Всего за 309.9 руб. Купить полную версию
Тихо-тихо, по капле, когда не хочется говорить, а слова, словно из плохо закрытого крана, кап-кап, и никак их не удержать, говорит Ядвига обидчику:
– А ведь молодой. А ведь жаль дурака.
Мужик рот открыл, и – ни звука.
– За плечом она у тебя. Скоро, совсем. Мне жаль, дружочек… так жаль…
Знает Ядвига. Не хочет, а знает.
Мужик смотрит мимо, будто слепой. Мешок выпустил. Щека кровит, облезлый, весь пыл растерял. Зябко ему.
Еще бы не зябко.
Завернул трехэтажным – вбогадушуматерь, да и пошел. А она с ним. Ядвиге кивнула, как старой знакомой.
Так и ушли.
А они с Кокосом остались.
***
У Ядвиги с ней свои отношения. Родственные, можно сказать. Трижды она ее видела.
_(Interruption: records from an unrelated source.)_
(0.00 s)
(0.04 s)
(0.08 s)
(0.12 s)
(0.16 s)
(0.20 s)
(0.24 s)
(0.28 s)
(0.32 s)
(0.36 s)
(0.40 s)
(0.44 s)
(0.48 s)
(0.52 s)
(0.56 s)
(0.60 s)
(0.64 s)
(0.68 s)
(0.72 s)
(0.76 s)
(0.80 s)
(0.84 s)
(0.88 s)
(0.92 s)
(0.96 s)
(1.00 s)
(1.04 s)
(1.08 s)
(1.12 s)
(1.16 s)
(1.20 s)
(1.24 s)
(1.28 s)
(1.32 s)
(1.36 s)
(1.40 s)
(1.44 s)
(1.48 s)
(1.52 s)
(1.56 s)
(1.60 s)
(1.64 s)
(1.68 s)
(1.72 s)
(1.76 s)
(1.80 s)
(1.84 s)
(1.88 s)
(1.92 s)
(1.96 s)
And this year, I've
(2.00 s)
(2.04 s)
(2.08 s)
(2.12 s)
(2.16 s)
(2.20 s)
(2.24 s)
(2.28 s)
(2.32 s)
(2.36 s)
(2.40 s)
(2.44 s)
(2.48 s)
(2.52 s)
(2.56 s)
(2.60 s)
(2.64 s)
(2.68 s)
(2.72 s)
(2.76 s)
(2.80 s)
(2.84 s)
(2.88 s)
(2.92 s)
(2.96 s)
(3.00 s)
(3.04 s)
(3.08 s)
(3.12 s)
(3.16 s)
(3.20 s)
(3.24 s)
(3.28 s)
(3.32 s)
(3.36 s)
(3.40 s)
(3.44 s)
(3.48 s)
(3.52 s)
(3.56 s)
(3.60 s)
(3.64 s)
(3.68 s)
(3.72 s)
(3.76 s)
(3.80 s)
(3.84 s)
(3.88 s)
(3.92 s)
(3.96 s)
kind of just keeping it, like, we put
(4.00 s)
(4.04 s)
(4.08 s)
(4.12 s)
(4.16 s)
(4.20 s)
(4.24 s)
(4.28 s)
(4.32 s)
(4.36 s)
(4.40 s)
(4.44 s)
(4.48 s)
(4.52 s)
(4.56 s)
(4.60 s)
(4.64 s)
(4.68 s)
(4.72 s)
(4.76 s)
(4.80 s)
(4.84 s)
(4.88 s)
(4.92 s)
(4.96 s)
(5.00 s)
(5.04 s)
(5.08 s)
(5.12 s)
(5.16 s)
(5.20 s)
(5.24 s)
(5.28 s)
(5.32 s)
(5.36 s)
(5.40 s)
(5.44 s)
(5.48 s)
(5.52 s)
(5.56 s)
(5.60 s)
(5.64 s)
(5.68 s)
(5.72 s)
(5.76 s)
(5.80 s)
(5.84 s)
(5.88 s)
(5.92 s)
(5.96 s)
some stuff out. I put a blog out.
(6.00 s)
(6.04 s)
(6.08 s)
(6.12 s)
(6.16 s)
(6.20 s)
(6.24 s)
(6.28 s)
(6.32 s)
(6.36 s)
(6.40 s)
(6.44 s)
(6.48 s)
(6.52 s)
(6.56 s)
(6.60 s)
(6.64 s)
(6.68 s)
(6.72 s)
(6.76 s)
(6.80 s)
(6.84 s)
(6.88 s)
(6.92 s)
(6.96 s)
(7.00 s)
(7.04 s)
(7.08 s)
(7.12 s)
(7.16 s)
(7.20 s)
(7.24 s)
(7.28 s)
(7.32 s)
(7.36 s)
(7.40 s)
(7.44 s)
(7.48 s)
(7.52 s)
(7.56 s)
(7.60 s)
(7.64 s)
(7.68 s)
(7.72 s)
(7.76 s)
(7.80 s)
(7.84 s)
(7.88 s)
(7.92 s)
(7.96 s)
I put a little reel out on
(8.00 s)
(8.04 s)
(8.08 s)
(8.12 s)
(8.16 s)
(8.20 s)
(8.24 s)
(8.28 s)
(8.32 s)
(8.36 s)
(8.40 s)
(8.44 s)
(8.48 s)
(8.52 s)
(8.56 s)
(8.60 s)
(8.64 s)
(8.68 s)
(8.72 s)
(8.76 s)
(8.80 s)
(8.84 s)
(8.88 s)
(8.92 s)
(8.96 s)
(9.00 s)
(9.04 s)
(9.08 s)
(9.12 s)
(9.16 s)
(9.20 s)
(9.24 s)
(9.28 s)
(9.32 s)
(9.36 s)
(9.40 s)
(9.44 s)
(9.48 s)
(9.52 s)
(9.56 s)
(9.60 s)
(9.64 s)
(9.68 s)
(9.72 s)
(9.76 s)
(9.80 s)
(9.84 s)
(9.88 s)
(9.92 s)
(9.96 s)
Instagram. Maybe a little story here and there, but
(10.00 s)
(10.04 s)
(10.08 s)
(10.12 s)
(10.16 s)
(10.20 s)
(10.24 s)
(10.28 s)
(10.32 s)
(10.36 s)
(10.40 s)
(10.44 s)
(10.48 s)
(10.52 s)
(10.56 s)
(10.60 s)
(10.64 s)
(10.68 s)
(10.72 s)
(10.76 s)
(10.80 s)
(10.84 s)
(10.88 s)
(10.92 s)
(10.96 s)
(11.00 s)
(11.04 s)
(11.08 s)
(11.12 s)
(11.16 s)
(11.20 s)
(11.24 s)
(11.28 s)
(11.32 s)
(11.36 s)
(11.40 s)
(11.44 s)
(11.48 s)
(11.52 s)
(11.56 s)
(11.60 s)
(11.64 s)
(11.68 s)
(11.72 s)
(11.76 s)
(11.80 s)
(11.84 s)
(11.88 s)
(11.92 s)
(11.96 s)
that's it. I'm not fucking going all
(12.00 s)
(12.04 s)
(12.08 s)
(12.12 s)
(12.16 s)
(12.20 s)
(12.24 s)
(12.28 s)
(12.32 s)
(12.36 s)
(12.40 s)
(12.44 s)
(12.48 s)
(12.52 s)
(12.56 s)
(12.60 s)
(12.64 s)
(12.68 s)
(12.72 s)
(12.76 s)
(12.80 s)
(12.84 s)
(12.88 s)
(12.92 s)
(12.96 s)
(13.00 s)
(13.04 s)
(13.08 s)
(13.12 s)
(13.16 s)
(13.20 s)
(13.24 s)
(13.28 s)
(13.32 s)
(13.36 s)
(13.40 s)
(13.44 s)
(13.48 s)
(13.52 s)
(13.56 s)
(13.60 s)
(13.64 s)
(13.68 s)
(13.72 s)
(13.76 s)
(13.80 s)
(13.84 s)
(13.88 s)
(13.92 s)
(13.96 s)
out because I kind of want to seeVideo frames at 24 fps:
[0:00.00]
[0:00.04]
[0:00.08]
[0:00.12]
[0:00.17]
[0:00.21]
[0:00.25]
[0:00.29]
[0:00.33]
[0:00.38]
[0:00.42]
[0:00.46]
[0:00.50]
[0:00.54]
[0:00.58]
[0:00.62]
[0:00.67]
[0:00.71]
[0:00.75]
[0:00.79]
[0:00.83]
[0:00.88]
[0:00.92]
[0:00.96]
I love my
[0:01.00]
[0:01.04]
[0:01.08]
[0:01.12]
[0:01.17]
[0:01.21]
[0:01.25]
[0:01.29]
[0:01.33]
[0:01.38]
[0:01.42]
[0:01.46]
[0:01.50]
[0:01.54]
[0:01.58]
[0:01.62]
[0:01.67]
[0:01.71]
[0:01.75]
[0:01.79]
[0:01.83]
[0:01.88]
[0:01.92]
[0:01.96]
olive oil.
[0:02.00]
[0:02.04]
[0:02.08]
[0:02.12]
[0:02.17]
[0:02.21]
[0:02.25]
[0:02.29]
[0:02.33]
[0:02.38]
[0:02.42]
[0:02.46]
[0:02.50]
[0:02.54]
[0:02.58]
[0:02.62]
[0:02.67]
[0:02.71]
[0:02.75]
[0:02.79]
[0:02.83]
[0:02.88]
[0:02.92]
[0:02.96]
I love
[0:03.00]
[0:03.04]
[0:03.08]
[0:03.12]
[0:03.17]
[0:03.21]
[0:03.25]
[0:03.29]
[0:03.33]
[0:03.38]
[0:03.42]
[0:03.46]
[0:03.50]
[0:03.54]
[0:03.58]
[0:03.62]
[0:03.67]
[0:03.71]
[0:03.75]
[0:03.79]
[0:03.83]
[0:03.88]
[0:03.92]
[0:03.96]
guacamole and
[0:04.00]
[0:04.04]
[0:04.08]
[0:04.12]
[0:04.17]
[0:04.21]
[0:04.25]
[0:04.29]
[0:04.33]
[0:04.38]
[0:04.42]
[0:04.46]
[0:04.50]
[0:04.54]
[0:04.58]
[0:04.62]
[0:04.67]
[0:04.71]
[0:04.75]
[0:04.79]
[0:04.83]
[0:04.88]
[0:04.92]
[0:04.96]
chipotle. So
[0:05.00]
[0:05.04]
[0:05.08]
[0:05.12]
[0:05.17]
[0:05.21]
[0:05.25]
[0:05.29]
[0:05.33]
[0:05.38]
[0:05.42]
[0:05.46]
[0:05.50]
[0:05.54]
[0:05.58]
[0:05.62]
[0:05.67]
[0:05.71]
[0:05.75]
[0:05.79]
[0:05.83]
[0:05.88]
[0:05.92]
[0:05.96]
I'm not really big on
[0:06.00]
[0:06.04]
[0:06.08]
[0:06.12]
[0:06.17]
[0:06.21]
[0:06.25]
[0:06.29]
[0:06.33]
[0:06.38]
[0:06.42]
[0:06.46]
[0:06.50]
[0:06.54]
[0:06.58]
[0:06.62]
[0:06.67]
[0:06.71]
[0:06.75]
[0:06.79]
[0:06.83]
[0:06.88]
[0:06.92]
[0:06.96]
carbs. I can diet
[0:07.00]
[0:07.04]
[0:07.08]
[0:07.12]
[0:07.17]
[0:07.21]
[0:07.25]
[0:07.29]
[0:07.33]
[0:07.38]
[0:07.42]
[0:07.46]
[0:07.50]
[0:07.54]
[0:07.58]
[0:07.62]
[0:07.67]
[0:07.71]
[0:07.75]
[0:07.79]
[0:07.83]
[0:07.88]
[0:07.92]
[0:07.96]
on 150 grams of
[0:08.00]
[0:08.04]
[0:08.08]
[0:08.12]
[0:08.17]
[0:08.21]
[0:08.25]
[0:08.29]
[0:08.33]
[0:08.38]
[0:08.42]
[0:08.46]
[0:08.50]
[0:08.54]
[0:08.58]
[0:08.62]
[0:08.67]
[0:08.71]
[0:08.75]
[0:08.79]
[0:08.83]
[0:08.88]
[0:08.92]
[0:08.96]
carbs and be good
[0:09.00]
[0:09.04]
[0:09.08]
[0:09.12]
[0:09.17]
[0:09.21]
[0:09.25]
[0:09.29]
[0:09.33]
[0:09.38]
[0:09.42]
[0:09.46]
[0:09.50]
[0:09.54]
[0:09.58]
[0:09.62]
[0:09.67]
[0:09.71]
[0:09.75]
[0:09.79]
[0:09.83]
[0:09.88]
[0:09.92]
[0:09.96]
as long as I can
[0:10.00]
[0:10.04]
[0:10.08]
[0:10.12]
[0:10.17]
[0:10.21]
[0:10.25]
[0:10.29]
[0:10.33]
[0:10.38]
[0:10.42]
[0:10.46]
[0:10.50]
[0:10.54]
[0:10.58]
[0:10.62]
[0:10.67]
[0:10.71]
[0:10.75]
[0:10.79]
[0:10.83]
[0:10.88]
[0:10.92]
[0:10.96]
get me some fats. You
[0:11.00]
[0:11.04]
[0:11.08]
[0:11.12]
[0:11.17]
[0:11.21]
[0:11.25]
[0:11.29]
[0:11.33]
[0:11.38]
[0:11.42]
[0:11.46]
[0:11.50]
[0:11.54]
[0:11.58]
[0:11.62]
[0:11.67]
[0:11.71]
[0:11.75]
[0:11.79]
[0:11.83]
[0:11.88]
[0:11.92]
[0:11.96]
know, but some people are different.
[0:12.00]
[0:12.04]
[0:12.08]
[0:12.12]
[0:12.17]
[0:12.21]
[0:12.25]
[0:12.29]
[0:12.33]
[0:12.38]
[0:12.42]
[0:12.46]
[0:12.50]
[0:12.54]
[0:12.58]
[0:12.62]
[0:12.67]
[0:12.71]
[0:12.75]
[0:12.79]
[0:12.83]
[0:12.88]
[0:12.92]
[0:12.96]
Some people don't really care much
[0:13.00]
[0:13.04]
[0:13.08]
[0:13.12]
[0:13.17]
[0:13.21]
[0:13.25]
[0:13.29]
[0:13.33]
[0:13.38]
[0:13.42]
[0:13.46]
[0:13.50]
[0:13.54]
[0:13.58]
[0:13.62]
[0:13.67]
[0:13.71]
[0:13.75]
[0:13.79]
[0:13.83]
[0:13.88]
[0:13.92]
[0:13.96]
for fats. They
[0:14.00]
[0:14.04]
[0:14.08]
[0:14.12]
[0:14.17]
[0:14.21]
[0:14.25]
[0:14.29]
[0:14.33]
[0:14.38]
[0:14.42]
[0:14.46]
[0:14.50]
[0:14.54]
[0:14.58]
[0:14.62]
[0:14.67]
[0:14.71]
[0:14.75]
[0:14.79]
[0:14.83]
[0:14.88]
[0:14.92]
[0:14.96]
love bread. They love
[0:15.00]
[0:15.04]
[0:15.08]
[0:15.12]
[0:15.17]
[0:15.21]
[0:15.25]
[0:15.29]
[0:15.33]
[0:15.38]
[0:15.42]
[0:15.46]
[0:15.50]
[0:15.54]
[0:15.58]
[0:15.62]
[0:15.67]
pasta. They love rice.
Кому-то и раза хватает, а с ней почему-то так.
Но каждый раз, встречаясь с взглядом пустых глазниц, знала – не время еще. Не за ней. Порой даже знала, за кем. И это знание с каждым годом светлило серые прежде глаза до прозрачной, старческой голубизны.
В первый раз повстречала ее еще девкой молоденькой. В тридцать восьмом дело было.
…В коридоре коммуналки хлопали двери. Запирались щеколды, за каждой – соседи старались не дышать. И слышалось юной Яде, как стучат сердца, а губы беззвучно шепчут: не за мной, не сюда, отведи…
К ним-то и постучали.
Вышла красавица Ядя – высокая, статная, с черной, обернутой вокруг головы косой. Сорочка батистовая ночная ничегошеньки не скрывает в свете, что из комнаты льется.
Первому парню, молоденькому, она бы глаза отвела. Тот, как увидел ее, в дверях и застыл. Она уже за собой силу чуяла. Не сумела бы описать, но знала – есть. Парень замешкался, засмущался. Будь один он – заболтала бы, заморочила.
Да двое других из коридора вошли, оттеснили Ядвигу, и когда все трое ввалились в дверь, она и увидела, кто еще стоит на пороге.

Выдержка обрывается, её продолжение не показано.